Should we comfort ourselves into believing that all rapists are perhaps suffering from some form of mental illness? Like, the rape accused who died on Tuesday after reportedly ingesting poison. Stonie Henry, who had been a patient of the Psychiatric Department of the Georgetown Public Hospital, was accused of raping a 16-year-old girl. It was reported that he told other prisoners that he wanted to die.
I cannot nor do I want to understand the mind of a rapist. I also cannot fully understand the struggle of a person who has been raped because though I consider myself somewhat of an empath, I was never a victim. It would be rather bold and dishonest of me to say I stand in the shoes of victims of rape. I can stand with them in seeking justice, but they are the lambs under threat of being slaughtered daily by the forces that continue to whisper self-destruction when they find no way to heal; they must stare every day at the pieces of themselves trying to be whole again.
What often makes it worse is that many are often quick to victim blame and victim shame. She thought he was somebody she could trust. She had a crush on him and thought it innocent when he invited her into the house. She was thirteen and he was in his twenties at the time. Yet, some adults would hear her story and say she was “looking for it” because of a childhood crush. Some would try to justify the adult’s sickness by saying things like ‘de lil girls hot’ or ‘dey want man.’ The people quick to shame and blame the victim help to embolden some rapists.
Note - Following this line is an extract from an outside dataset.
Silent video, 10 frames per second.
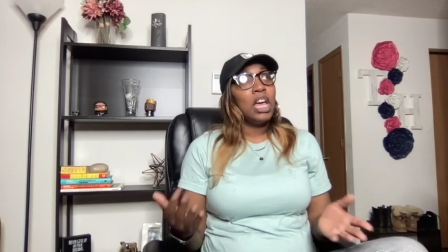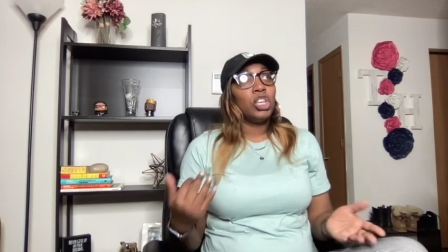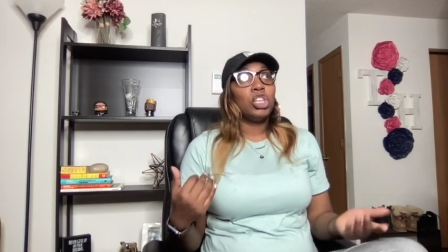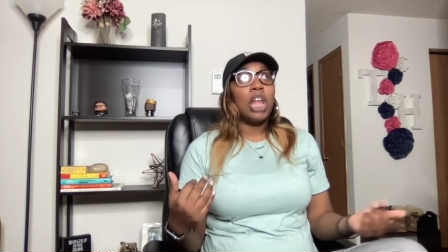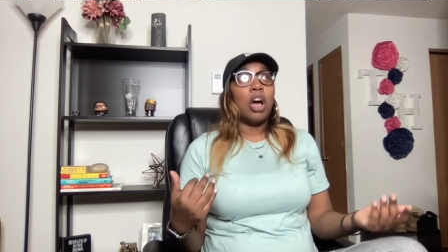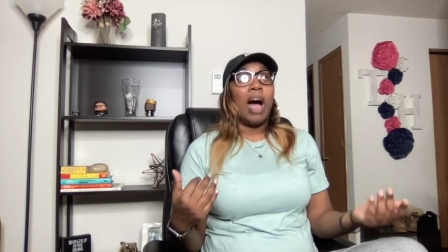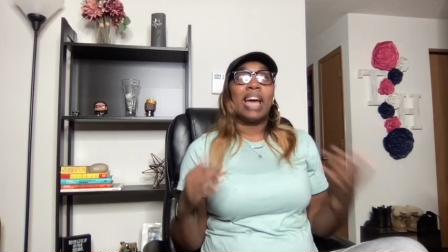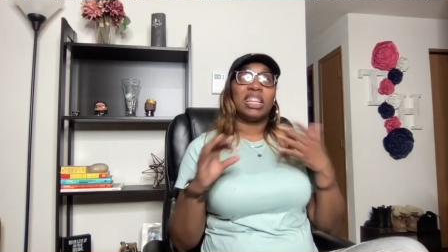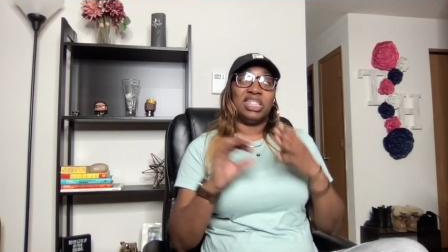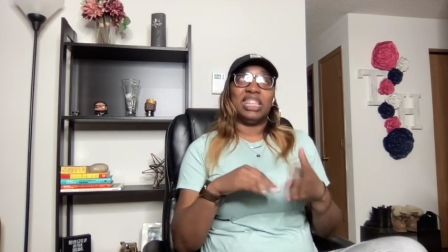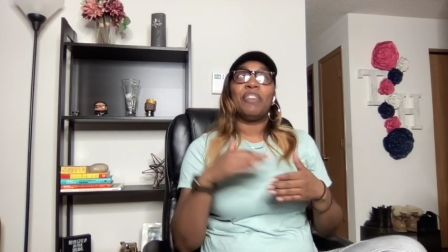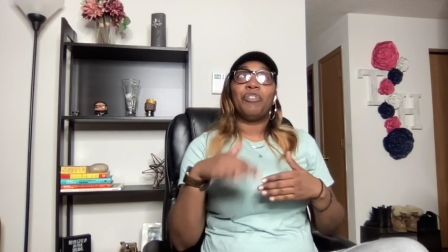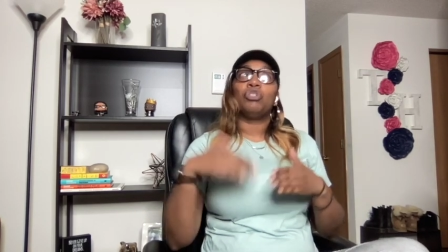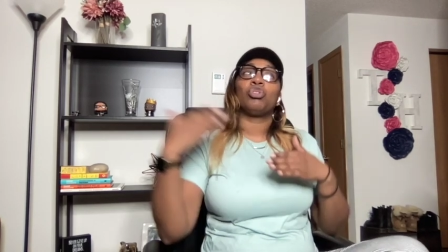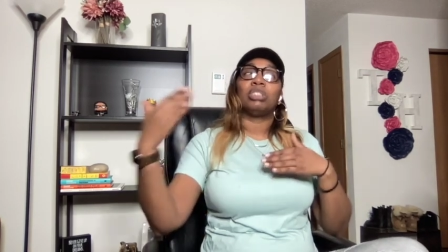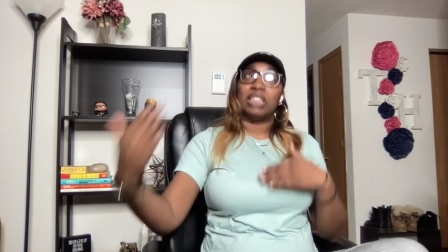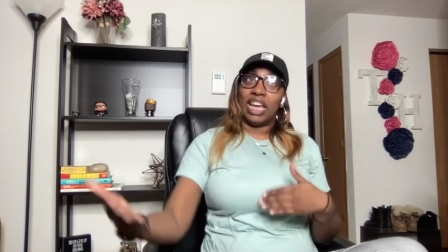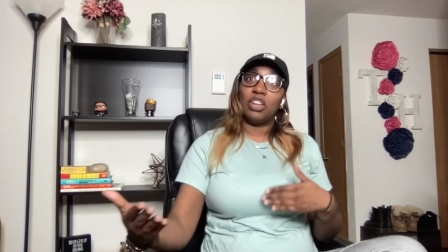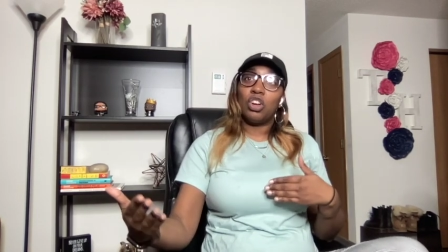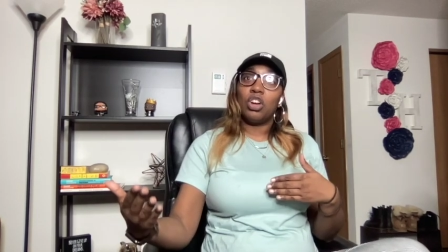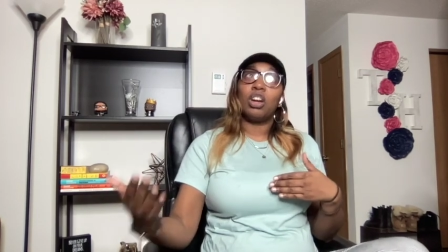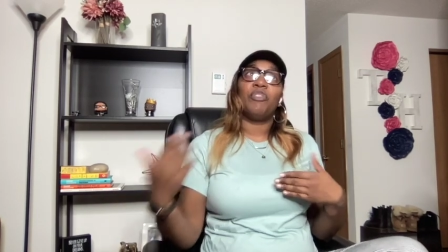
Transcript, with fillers: you know, I could see a future later.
My acquaintance sees her rapist drive by and must look at his face and deal with his smirk. The way she has exercised controlled over the years because she has not killed him. He should have known that his actions would hurt her for life and leave a hole where love is supposed to exist. She was just a naïve girl who had no foresight of the danger when he invited her in.
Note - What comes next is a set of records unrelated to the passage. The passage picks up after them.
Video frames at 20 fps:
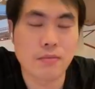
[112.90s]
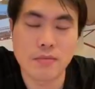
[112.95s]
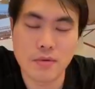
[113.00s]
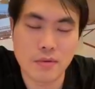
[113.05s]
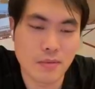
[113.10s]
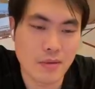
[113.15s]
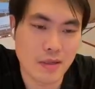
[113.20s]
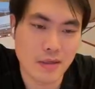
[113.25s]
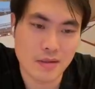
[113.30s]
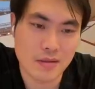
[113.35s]

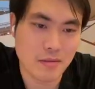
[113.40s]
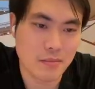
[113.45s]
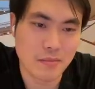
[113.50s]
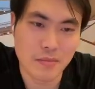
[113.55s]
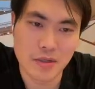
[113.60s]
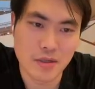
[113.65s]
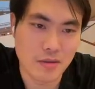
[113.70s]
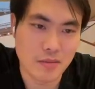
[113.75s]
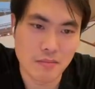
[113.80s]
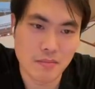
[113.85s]
like
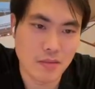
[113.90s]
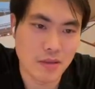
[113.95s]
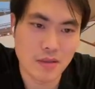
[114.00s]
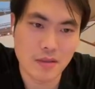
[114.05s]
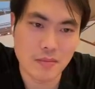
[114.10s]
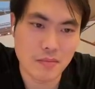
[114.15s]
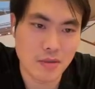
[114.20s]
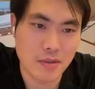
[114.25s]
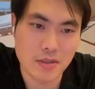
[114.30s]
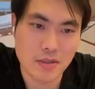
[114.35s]

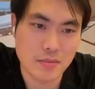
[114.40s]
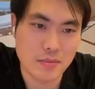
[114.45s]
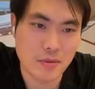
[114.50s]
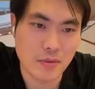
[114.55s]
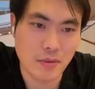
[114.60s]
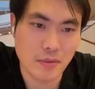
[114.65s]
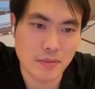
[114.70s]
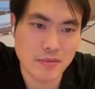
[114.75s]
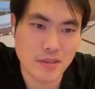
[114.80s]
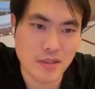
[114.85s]
many multiple
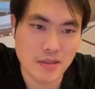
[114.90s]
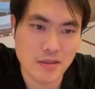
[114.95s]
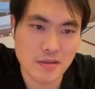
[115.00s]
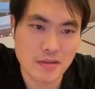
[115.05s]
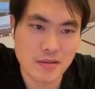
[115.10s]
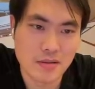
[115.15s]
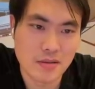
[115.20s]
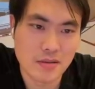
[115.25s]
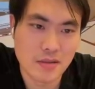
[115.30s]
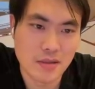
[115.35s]
websites.
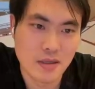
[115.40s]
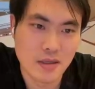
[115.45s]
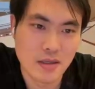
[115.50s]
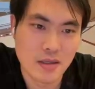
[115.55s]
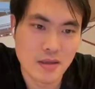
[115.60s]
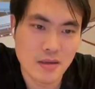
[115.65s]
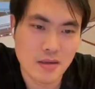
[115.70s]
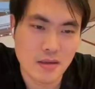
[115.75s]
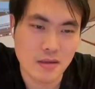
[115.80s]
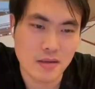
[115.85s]

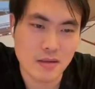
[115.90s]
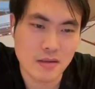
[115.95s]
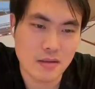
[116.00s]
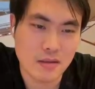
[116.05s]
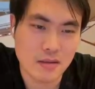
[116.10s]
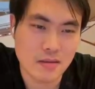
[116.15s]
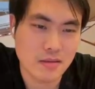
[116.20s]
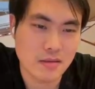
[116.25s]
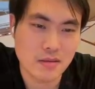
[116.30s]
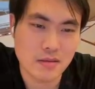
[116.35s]
Like
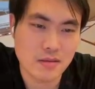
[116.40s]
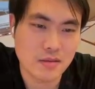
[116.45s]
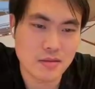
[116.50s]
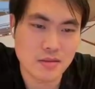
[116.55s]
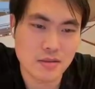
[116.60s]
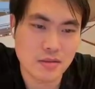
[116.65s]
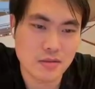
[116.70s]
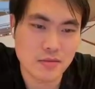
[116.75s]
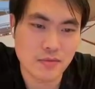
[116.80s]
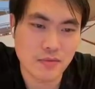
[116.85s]
I think it's
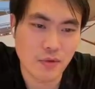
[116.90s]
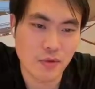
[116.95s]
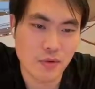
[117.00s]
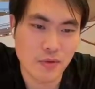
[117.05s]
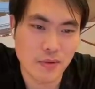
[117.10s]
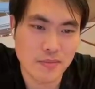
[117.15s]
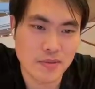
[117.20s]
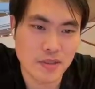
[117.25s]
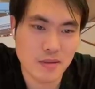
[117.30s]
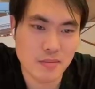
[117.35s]
just 4
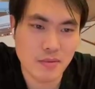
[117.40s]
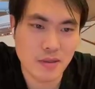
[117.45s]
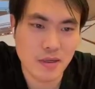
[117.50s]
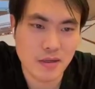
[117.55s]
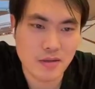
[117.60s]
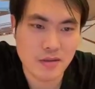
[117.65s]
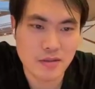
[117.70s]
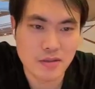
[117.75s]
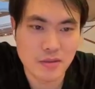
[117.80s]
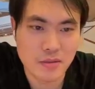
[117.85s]
websites, but I
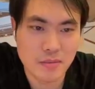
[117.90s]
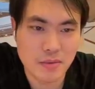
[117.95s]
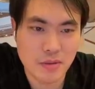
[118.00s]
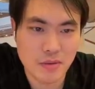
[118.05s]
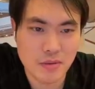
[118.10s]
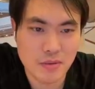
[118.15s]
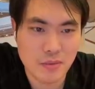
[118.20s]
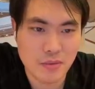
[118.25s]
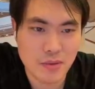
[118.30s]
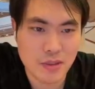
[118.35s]
can't
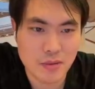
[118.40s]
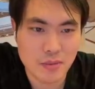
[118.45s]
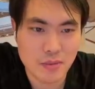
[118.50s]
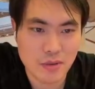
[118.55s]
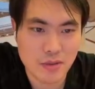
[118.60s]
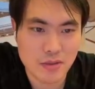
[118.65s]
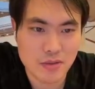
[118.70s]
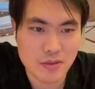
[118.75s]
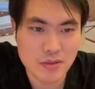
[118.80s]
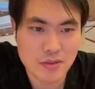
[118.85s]
remember what it
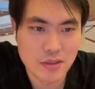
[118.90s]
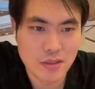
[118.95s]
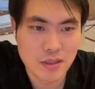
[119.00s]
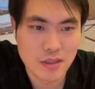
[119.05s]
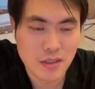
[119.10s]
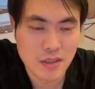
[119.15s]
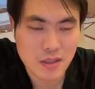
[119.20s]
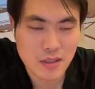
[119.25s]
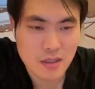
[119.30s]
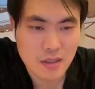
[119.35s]
was.
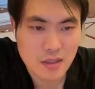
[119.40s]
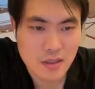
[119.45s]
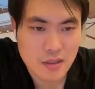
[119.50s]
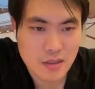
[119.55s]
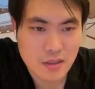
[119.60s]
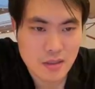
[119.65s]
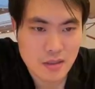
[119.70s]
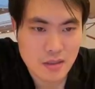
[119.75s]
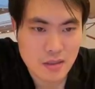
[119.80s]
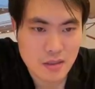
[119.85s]

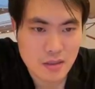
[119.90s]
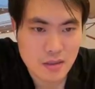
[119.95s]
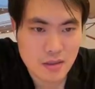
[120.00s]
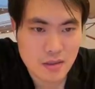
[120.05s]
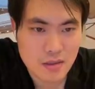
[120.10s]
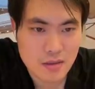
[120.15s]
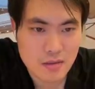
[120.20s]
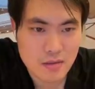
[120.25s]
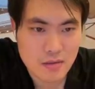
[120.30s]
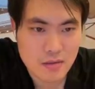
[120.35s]

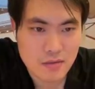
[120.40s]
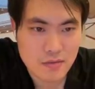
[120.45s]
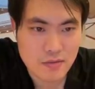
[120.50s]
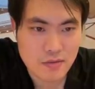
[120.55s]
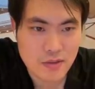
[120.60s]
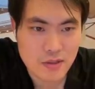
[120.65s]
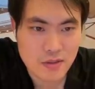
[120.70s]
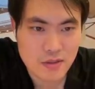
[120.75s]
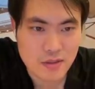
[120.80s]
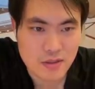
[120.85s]
And
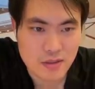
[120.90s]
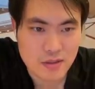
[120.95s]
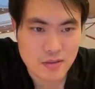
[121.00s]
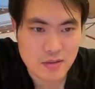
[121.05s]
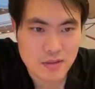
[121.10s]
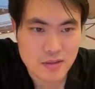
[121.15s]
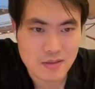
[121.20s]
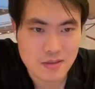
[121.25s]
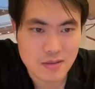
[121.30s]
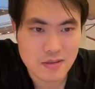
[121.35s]
fear and greed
I am not the praying type who would try to dismiss a person’s pain by telling them I will pray for them. I would rather not place a Band-Aid on an open wound. In quiet times, I have thought about her. Though she is too old to be my daughter, I wanted to hold and comfort her like a mother would a daughter. I am the mother of two daughters. When I look at their faces, I see divinity shining through their eyes. I know that there are many like them, their ages, who have been sexually violated and that evil truly exists.